Enquanto parte dos especialistas investe na criação dessa rede de apoio para as famílias e os pacientes, outra tenta prever os problemas que podem acontecer no futuro. Há cinco anos, o Hospital A.C. Camargo criou o grupo Gepetto – o nome é uma referência ao personagem criador do boneco Pinóquio. O objetivo do programa é estudar os efeitos do câncer a longo prazo. A intenção é saber se a doença causou sequela física, como esterilidade ou o surgimento de outro tumor, ou deixou marcas emocionais – medo de hospital ou de agulha, por exemplo. “A cura não pode ser só biológica. Precisa ser social e psicológica”, diz Luiz Fernando Lopes, oncologista e coordenador do Gepetto. Foi o que aconteceu com Joana Cornalbas, 23 anos. Na infância, ela teve leucemia linfóide aguda. A doença foi vencida, mas algumas marcas ficaram. “Ainda me lembro das sensações das agulhas e dos cheiros dos líquidos e tenho pânico só de pensar. Porém, as sequelas representam pouco, perto do que conquistei. Hoje me sinto feliz com as pequenas coisas, como almoçar com minha mãe”, conta Joana.

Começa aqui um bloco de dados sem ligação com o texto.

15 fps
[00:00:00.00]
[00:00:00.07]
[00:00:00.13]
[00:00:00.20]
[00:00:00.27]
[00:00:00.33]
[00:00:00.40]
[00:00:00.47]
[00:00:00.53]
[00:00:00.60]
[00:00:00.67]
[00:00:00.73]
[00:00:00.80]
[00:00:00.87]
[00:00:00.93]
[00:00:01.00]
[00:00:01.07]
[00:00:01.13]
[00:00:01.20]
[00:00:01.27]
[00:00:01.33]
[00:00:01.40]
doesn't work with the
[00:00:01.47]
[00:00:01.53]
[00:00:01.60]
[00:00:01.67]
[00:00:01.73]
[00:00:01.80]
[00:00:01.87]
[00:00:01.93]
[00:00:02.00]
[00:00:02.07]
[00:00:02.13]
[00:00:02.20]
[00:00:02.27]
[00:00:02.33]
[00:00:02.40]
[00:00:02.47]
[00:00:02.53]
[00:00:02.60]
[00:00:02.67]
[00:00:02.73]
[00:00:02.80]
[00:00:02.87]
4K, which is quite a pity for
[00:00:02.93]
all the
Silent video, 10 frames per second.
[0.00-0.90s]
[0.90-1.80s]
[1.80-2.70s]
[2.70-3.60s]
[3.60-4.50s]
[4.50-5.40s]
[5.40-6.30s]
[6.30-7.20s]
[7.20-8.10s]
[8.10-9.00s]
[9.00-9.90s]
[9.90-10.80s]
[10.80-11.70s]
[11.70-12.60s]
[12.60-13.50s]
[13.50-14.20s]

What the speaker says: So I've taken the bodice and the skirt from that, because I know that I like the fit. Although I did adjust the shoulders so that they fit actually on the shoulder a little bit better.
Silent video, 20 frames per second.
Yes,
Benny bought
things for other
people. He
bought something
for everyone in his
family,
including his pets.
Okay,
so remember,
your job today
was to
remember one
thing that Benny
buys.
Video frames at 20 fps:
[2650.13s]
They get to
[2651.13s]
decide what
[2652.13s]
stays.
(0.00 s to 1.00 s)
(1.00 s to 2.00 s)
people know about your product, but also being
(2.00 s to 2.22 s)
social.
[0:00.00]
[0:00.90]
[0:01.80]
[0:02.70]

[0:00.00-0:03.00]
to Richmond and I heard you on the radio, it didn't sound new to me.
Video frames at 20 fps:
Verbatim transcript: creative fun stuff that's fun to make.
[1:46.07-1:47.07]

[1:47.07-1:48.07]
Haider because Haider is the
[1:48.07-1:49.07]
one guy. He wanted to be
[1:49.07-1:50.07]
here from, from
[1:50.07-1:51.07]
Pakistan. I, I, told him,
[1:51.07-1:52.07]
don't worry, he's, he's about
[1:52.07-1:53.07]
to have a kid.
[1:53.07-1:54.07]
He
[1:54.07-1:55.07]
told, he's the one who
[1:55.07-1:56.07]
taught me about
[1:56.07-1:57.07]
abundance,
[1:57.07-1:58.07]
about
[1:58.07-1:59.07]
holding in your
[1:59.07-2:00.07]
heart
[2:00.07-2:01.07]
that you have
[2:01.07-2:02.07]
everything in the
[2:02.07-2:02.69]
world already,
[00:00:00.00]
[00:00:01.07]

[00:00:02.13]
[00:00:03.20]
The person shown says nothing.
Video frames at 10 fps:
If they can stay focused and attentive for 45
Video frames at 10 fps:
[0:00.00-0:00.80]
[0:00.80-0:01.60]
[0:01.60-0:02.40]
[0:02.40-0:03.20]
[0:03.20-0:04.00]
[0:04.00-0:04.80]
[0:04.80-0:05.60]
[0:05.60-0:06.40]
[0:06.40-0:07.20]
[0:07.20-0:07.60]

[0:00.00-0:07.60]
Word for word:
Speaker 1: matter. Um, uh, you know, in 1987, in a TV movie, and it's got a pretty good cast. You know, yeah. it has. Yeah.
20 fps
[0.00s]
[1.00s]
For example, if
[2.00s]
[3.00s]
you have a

Esse tipo de reação mostra que poucas doenças promovem mudanças tão profundas quanto o câncer. E as transformações ocorrem com o paciente e seu familiar. A ex-decoradora de interiores Vitória Herzberg, 58 anos, mudou sua vida por causa da enfermidade. Em 1989, ela perdeu para o câncer o filho Daniel, na época com 18 anos. “Sua doença virou minha vida de ponta-cabeça. Eu era decoradora de interiores. Se o tom do amarelo do sofá não estava bom, era um horror. Hoje, até o sofá deixou de ser importante. Se precisar, sento no chão”, conta. Vitória transformou a dor da morte do filho numa forma de ajudar. “Quis dar um sentido a essa perda. Percebi que aqui havia muita falta de informação”, lembra. Em 1999, ela fundou o Day Care, uma ONG destinada a fornecer informações sobre a doença por meio de livretos e revistas. O material é distribuído em consultórios e hospitais.
Para as crianças, toda essa evolução significa esperança. Sentimento que a estudante de medicina Manuela Segredo, 23 anos, faz questão de transmitir aos pequenos pacientes que atende. “Quando eles me vêem sorrindo, acreditam que a cura é possível”, diz. Manuela teve leucemia na infância e hoje atende crianças com câncer no ambulatório do hospital ligado a sua faculdade, em Santo André (SP). “Quem sabe no futuro eu mesma me especialize em oncologia pediátrica. É uma forma de devolver o que recebi”, sonha.